13.5 . All notices under the terms of this Agreement shall be given in writing and sent by registered or certified mail, with postage prepaid and return receipt requested, to (with respect to Company) the Company address set forth at Company’s website at www.lacartemenu.comand (with respect to Customer) to Customer’s address set forth in the Registration Form. Notices shall be sent to the attention of the “Legal Department” of each party. All notices shall be presumed to have been given three business days following deposit in the mail as set forth in the foregoing.
13.6 . An amendment of this Agreement shall be binding upon the parties so long as it is in writing and executed by both parties or is presented by Company electronically through the Platform and accepted in “click-to-agree” form by Customer. No regular practice or method of dealing between the parties shall modify, interpret, supplement or alter in any manner the express terms of this Agreement.
13.7 . Section headings are for reference purposes only and should not be used in the interpretation hereof.
13.8 . If any provision, or portion thereof, of this Agreement is determined by a court of competent jurisdiction to be invalid, illegal or unenforceable, such determination will not impair or affect the validity, legality, or enforceability of the remaining provisions of this Agreement, and each provision, or portion thereof, is hereby declared to be separate, severable, and distinct. A waiver of any provision of this Agreement will only be valid if provided in writing and will only be applicable to the specific incident and occurrence so waived. The failure by either party to insist upon the strict performance of this Agreement, or to exercise any term hereof, will not act as a waiver of any right, promise or term, which will continue in full force and effect.
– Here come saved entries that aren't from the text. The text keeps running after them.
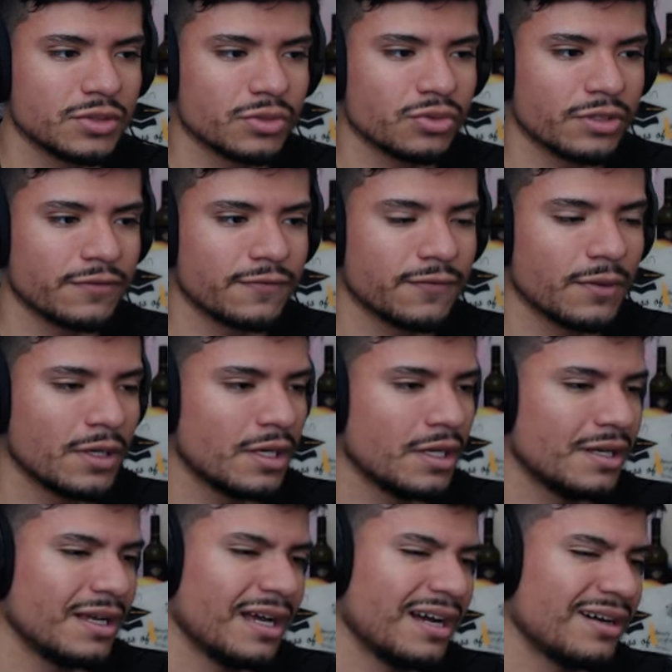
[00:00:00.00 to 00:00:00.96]
three.
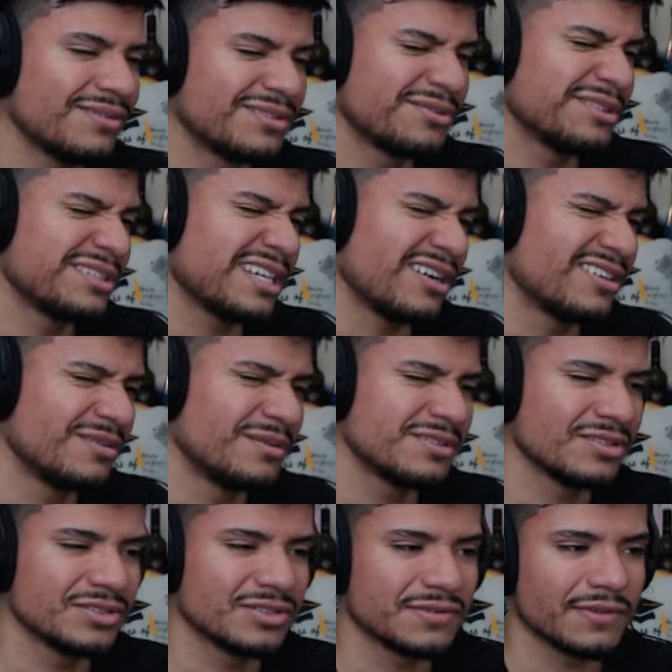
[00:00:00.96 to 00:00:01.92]
I wouldn't really count him. He's a
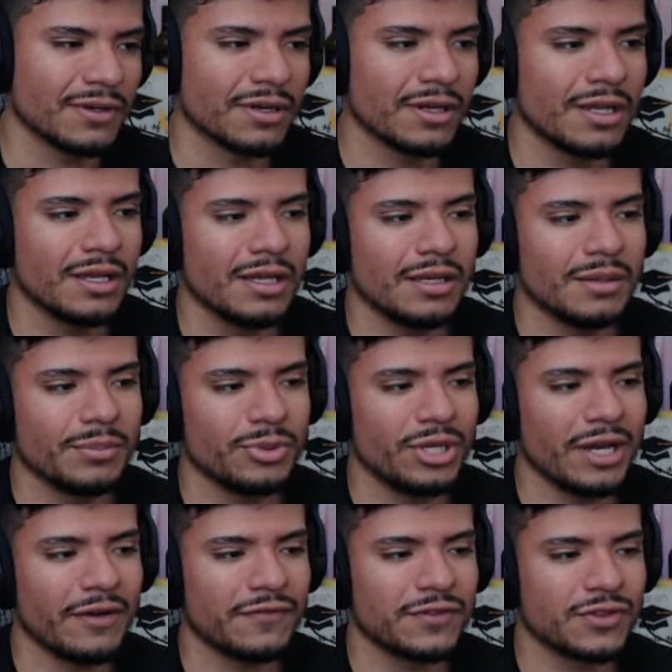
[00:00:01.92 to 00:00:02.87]
little too far. But
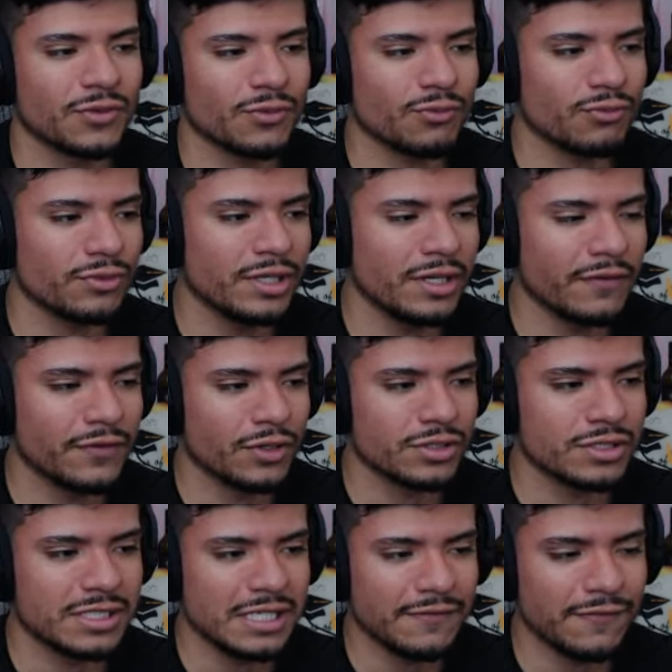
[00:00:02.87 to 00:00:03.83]
you have three of your
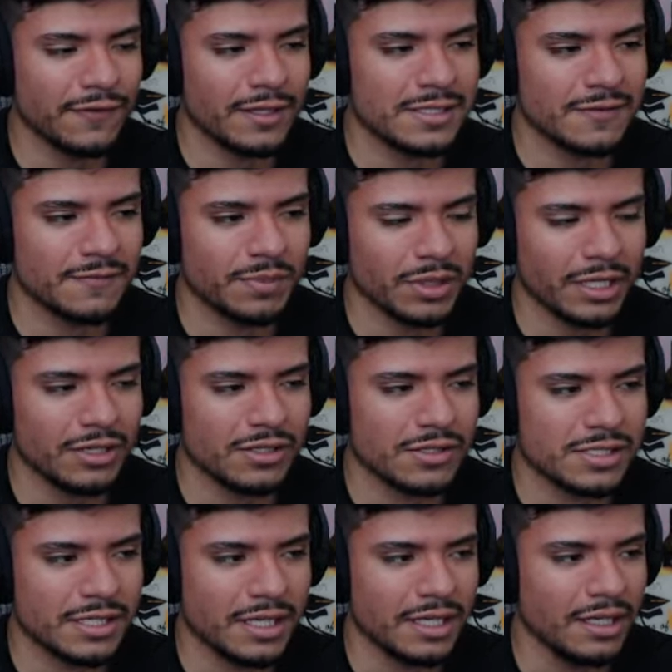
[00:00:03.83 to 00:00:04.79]
defensive
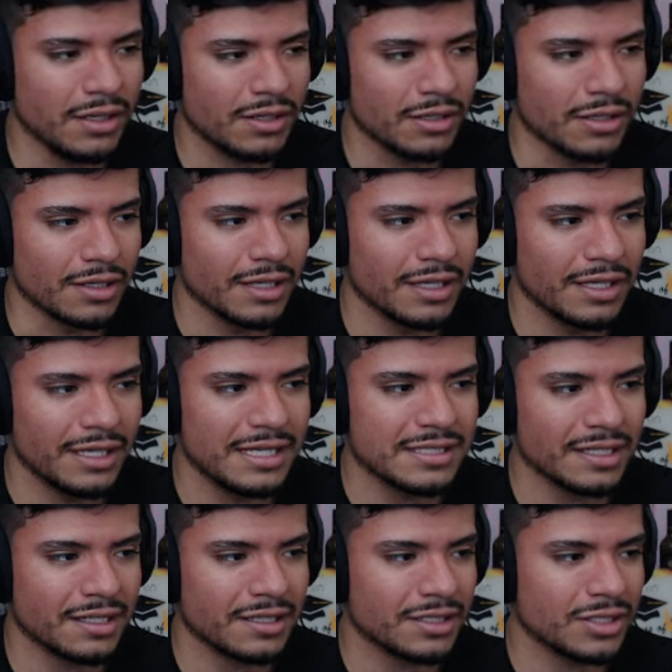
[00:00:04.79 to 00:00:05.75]
players here. He's
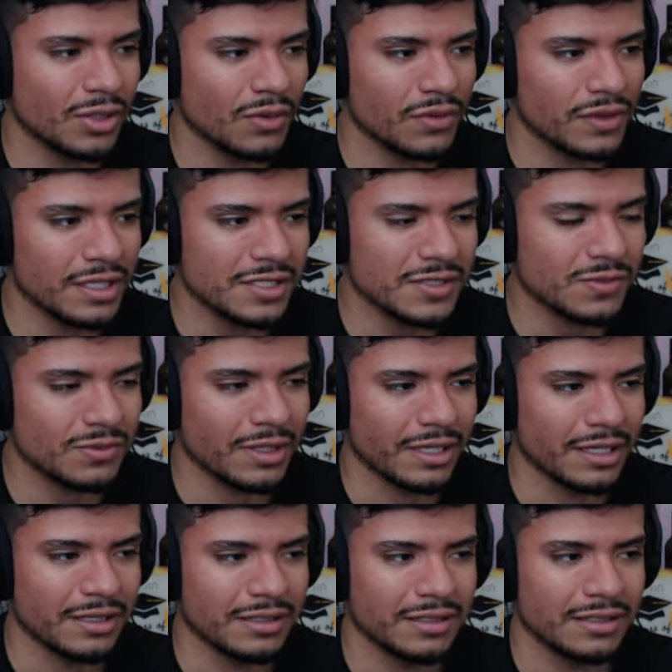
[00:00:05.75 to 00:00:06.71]
not gonna go this
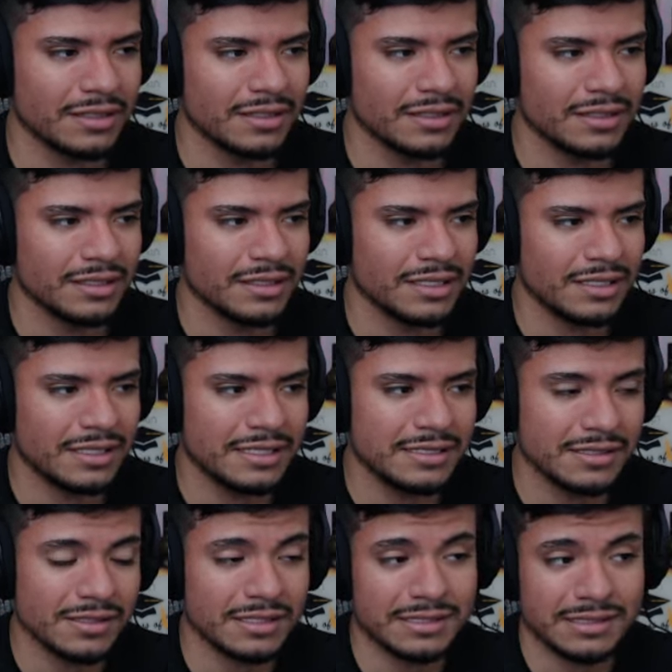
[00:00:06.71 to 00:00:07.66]
way. He's
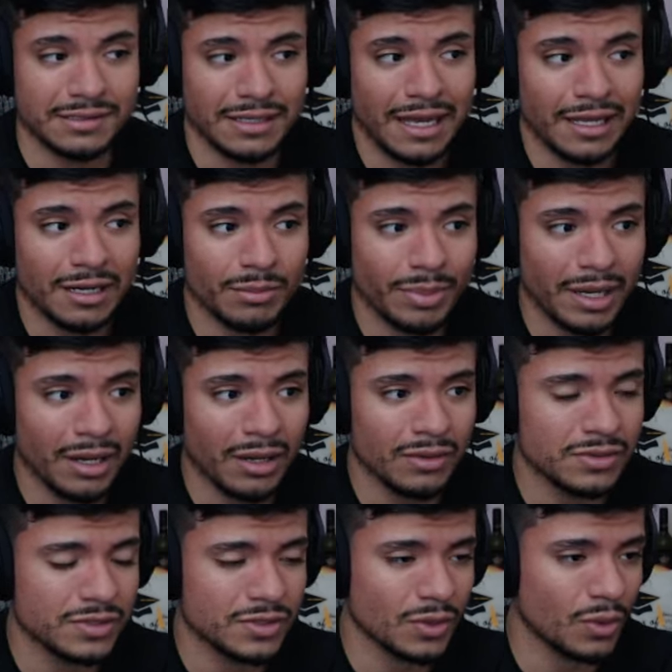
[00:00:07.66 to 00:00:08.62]
either, it's either out of
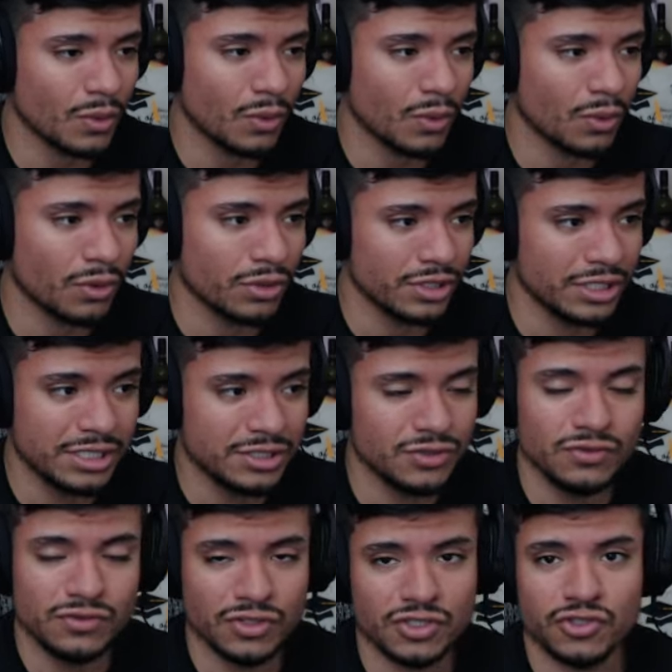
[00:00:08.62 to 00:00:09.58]
bounds or you,
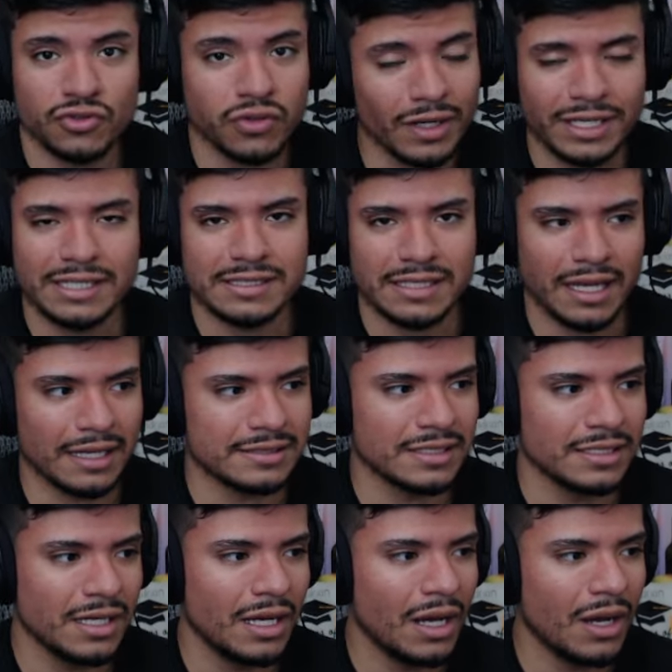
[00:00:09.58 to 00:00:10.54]
you just truck his ass.
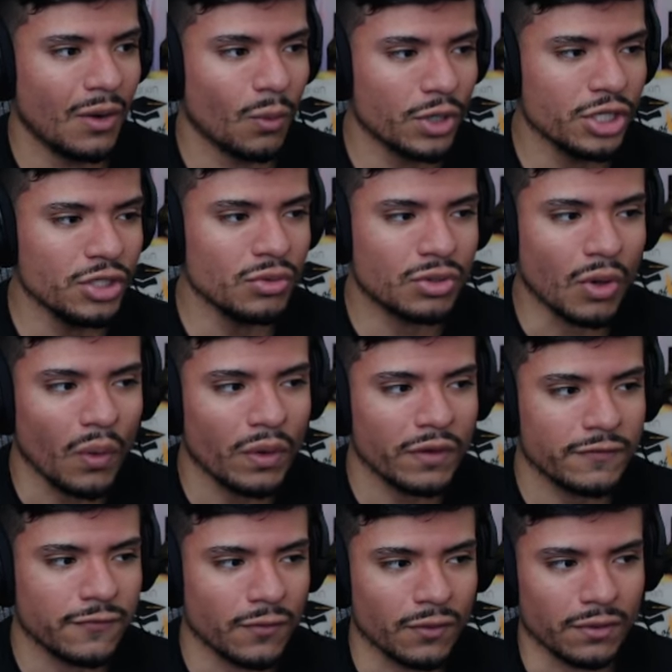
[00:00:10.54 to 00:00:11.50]
What are you going
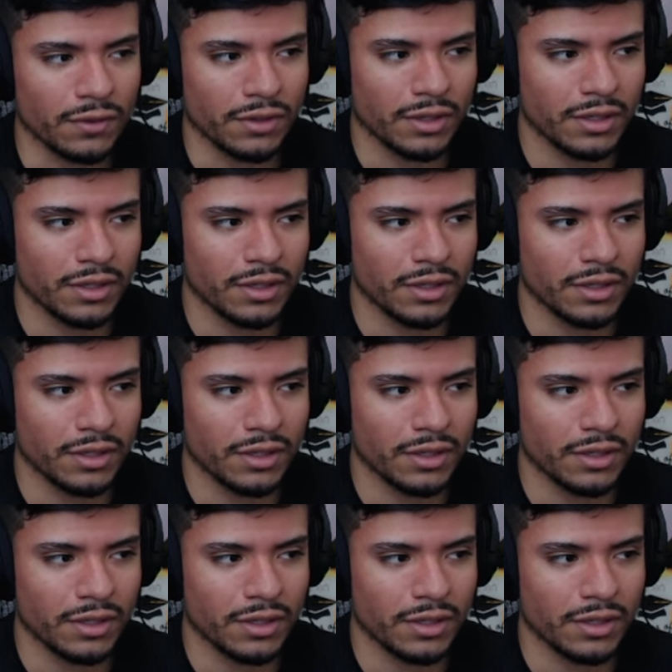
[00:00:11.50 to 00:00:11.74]
for?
13.9 . [This Agreement shall be governed by, and construed in accordance with, the laws of the State of California, without reference to conflicts of laws principles. The parties agree that the United Nations Convention on Contracts for the International Sale of Goods shall not apply. The parties shall try in good faith to resolve any dispute or claim related to or arising out of this Agreement, or the interpretation, making, performance, breach or termination thereof, amicably by themselves. If the dispute or claim cannot be resolved by the parties themselves, then it shall be finally settled by arbitration in accordance with the then-current Commercial Arbitration Rules of the American Arbitration Association (the “Rules”) by one (1) arbitrator selected in accordance with such Rules. Such arbitration shall be held in Santa Clara County, California, and the proceedings and all pleadings, filings, written evidence, decisions and other relevant documents shall be in English. Any written evidence in a language other than English shall be submitted with an English translation. Any final decision issued in the arbitration shall be binding and conclusive upon the parties and may be entered as a final judgment by any court of competent jurisdiction. Notwithstanding the foregoing, the parties may apply to any court of competent jurisdiction for temporary or permanent injunctive relief without breach of this Section 13.9. Each party shall bear its own costs in connection with the foregoing arbitration.]
13.10 . This Agreement constitutes the complete, final and exclusive agreement between the parties with respect to the subject matter hereof, and supersedes any and all prior or contemporaneous oral or written representations, understandings, agreements or communications between them concerning the subject matter hereof. Neither party is relying upon any warranties, representations, assurances or inducements not expressly set forth herein.